Am 10. Februar treffen sich Vertreter aus unterschiedlichen Sparten der Filmwirtschaft, um einen Verband ins Leben zu rufen, der dem "Notstand der Filmkultur" entgegentreten soll. Hinsichtlich der angestrebten Veränderungen beruft man sich nicht zuletzt auf die "Frankfurter Positionen zur Zukunft des deutschen Films".

01.02.2019 16:23 • von Marc Mensch
Am 10. Februar wird zur Gründungsveranstaltung ins Berliner Wolf Kino geladen (Bild: HvC)

Er ist Ausdruck eines Unbehagens über den "Status Quo der Filmkultur": Ein "Aufruf zur Cinephilie", der von 14 Vertreter*innen aus Reihen von Festivals, Verleihern, Kinobetreibern, Kritikern und Filmemachern initiiert wurde und der sich in seinen Forderungen stark an die "Frankfurter Positionen zur Zukunft des deutschen Films" anlehnt.

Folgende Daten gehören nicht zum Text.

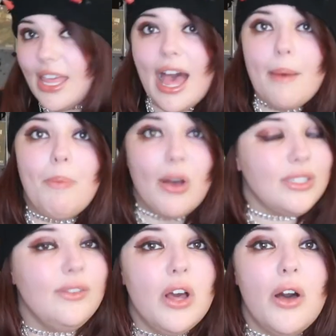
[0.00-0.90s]
that,
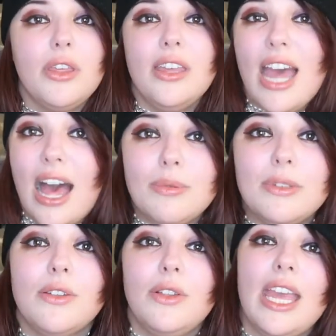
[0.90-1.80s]
Box of Goth can
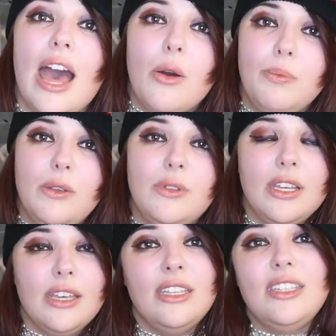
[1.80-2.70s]
absolutely help you
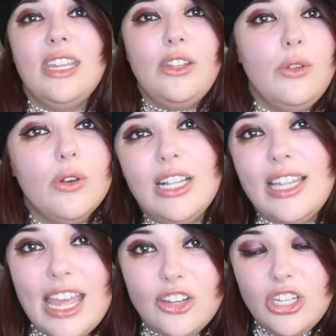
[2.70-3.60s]
to continue your
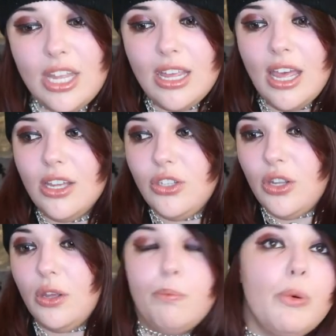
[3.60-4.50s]
collection,
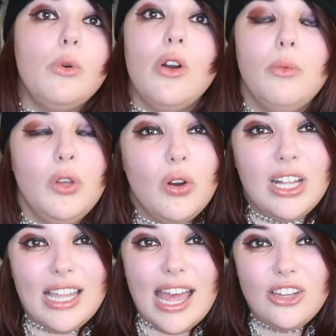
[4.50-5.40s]
to bulk up your
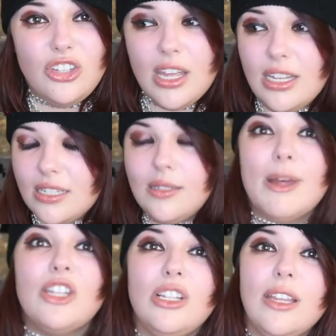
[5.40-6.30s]
collection,
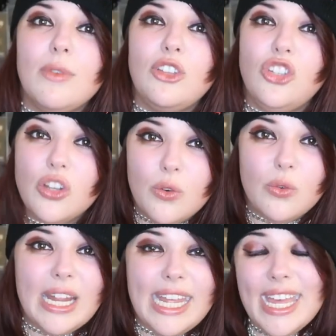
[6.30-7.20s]
especially with
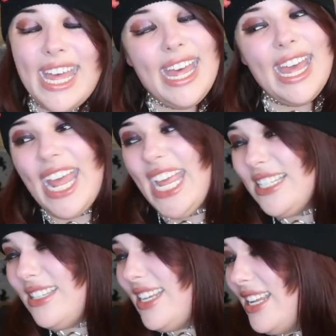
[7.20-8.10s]
jewelry.
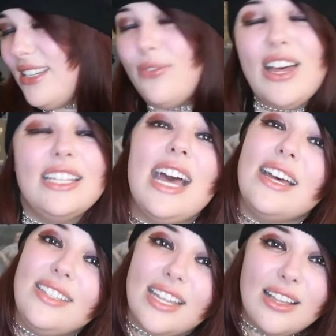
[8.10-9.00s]
It's a
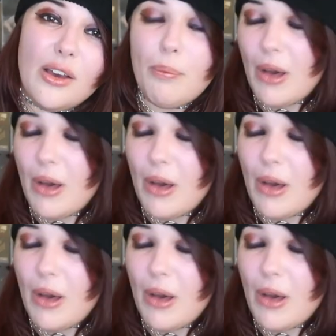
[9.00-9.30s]
fantastic little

Zum "Aufruf zur Cinephilie"

Gleichzeitig versteht sich der Aufruf als Grundlage für die Arbeit eines derzeit in Gründung befindlichen Verbands, dessen Mitglieder und Unterstützer sich auf die Fahnen geschrieben haben, "dem Film als Kunstform und dem Kino als Ort der diskursiven, ästhetischen, politischen und gesellschaftlichen Auseinandersetzung eine vielfältige, aber gemeinsame Stimme" zu geben. Angestrebt ist dabei laut der Initiatoren ein "provokativer Aufschlag", der ausdrücklich zum konstruktiven Gespräch einladen soll.

Eine Gelegenheit dazu wird sich am Rande der Berlinale ergeben. Denn für den 10. Februar wird anlässlich der Gründungssitzung des "Hauptverbands Cinephilie" (HvC) ab 12 Uhr in das Berliner Wolf Kino geladen.